> _Collected data_
=== Section Start ===

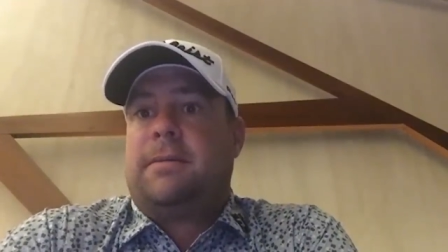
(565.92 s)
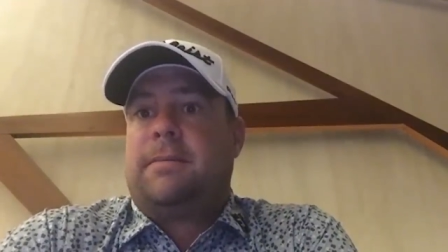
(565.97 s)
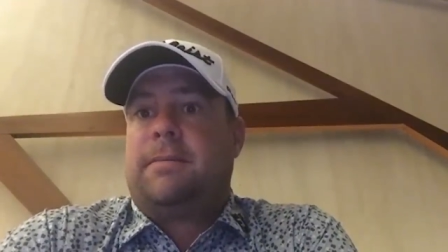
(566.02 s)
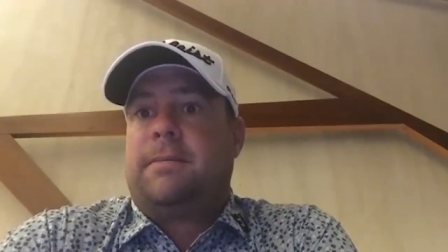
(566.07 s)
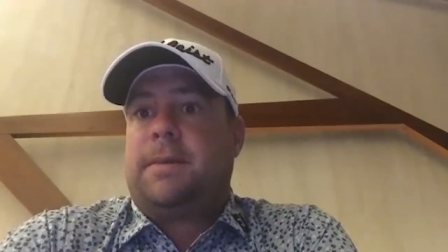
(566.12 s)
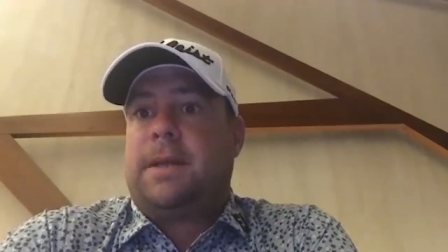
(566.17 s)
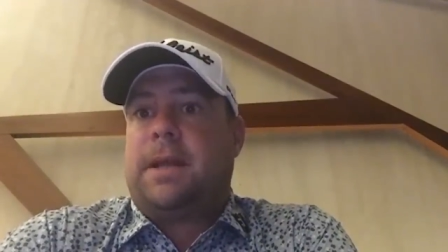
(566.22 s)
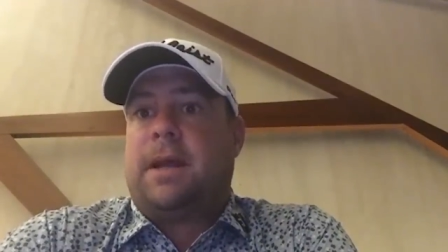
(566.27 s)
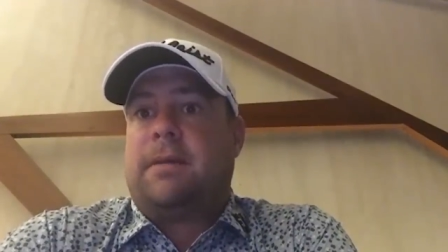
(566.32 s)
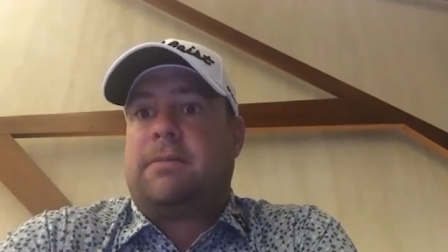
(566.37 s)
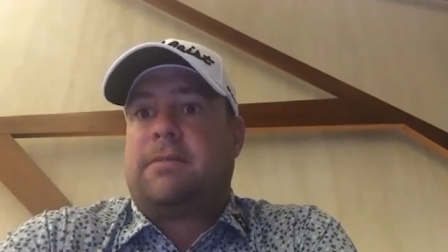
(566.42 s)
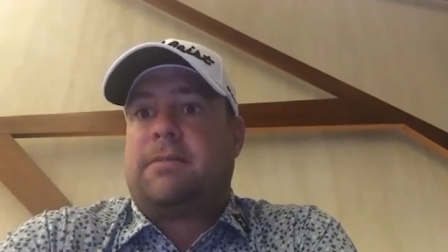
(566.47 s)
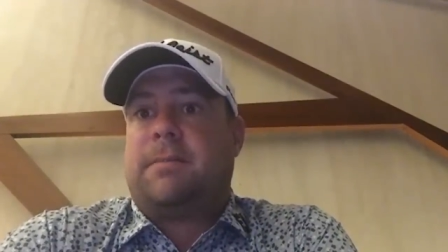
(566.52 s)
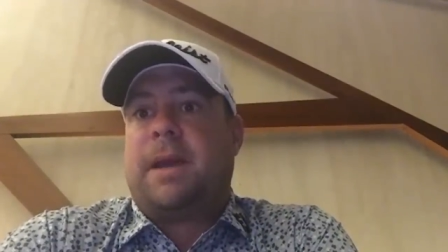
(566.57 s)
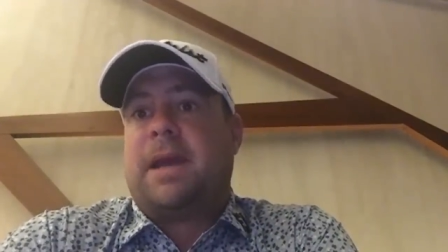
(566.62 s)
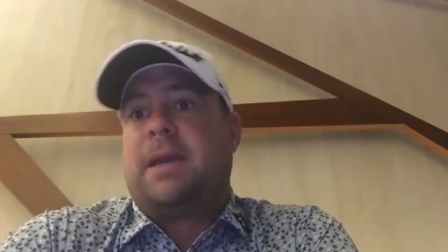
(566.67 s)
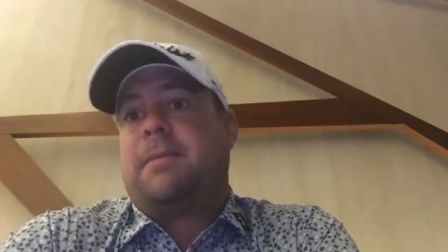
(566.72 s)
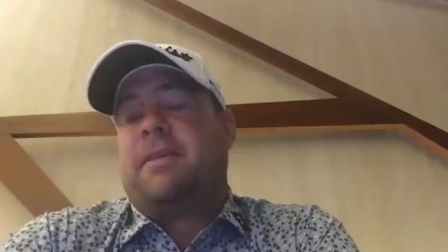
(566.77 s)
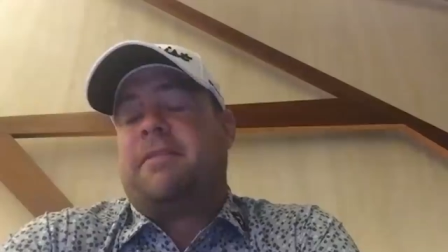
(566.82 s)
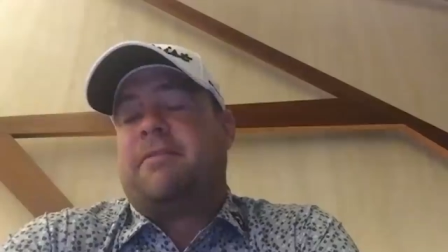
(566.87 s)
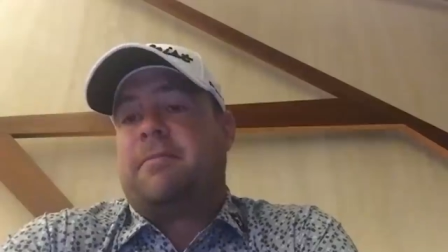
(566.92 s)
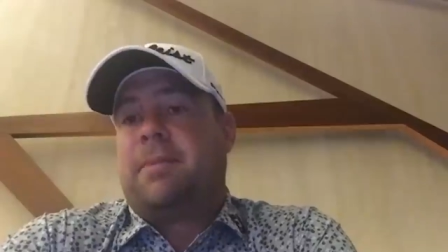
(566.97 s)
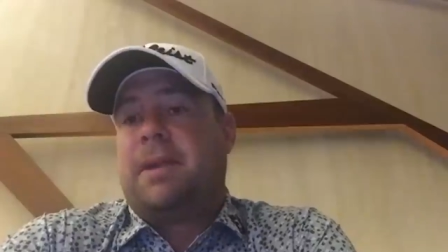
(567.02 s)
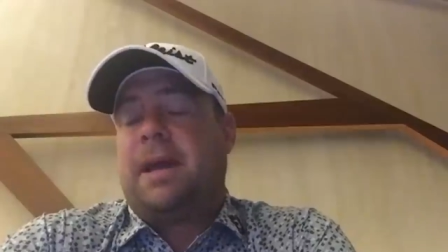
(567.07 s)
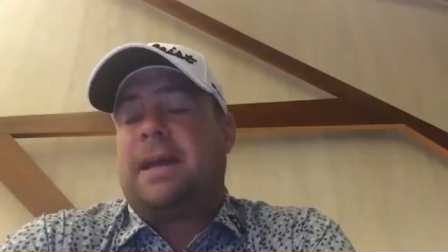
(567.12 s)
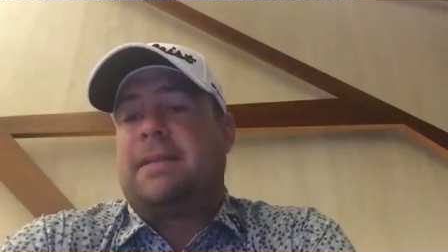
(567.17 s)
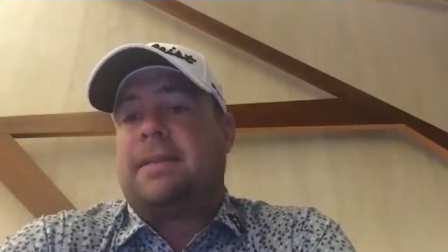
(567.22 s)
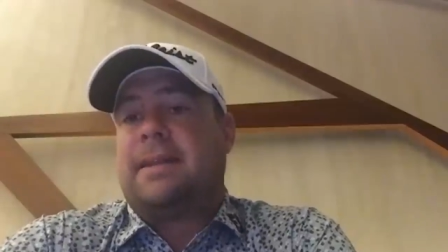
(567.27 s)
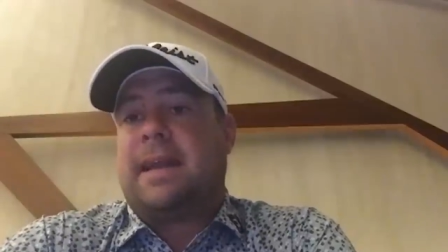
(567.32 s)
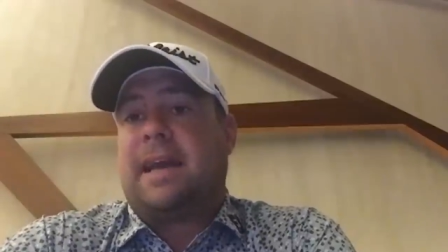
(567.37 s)
you know, to maybe even
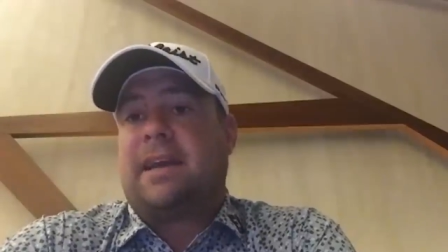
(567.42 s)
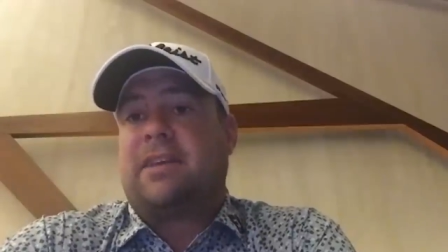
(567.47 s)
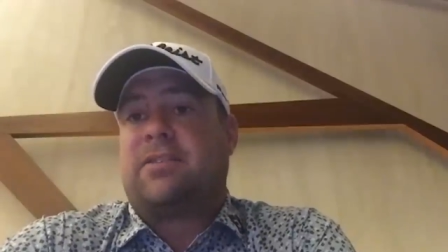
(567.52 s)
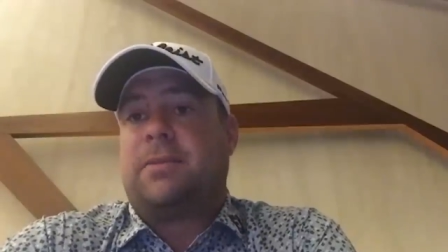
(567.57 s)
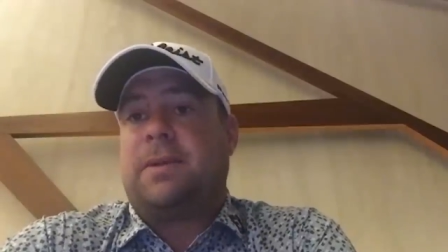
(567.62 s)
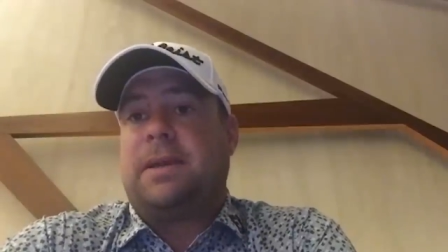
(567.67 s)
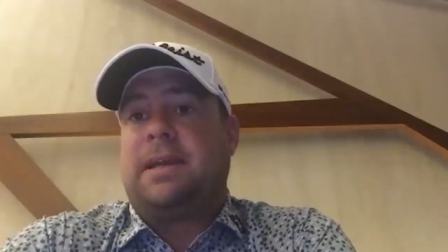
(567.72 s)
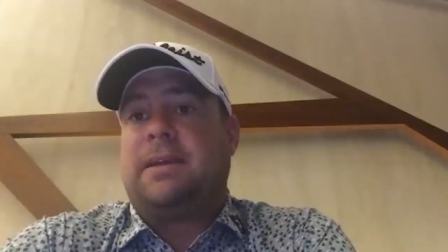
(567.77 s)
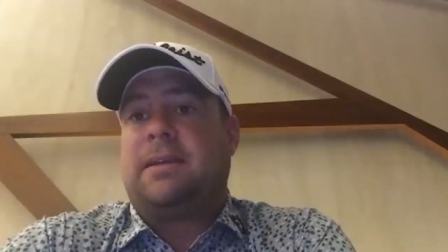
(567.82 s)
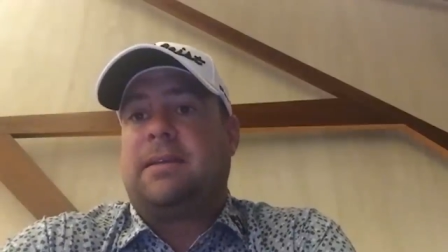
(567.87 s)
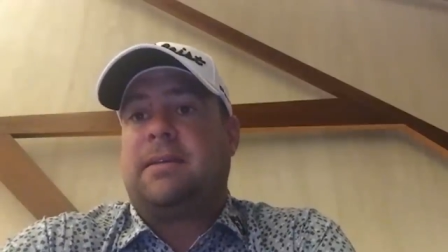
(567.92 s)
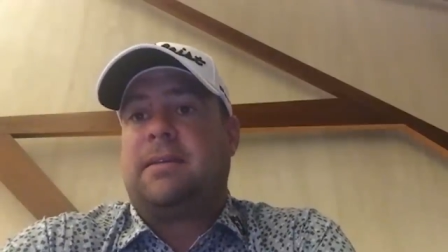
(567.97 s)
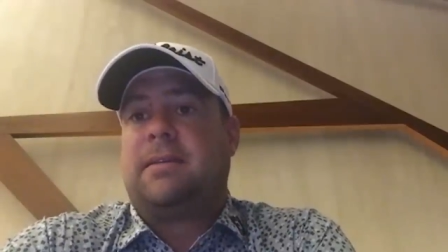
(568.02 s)
play the next week.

=== Section End ===

> _WHAT THIS TASK INVOLVES_
Write out all the entries precisely as given, omitting each image.

> _EXERCISE OUTPUT_
(565.92 s)
(565.97 s)
(566.02 s)
(566.07 s)
(566.12 s)
(566.17 s)
(566.22 s)
(566.27 s)
(566.32 s)
(566.37 s)
(566.42 s)
(566.47 s)
(566.52 s)
(566.57 s)
(566.62 s)
(566.67 s)
(566.72 s)
(566.77 s)
(566.82 s)
(566.87 s)
(566.92 s)
(566.97 s)
(567.02 s)
(567.07 s)
(567.12 s)
(567.17 s)
(567.22 s)
(567.27 s)
(567.32 s)
(567.37 s)
you know, to maybe even
(567.42 s)
(567.47 s)
(567.52 s)
(567.57 s)
(567.62 s)
(567.67 s)
(567.72 s)
(567.77 s)
(567.82 s)
(567.87 s)
(567.92 s)
(567.97 s)
(568.02 s)
play the next week.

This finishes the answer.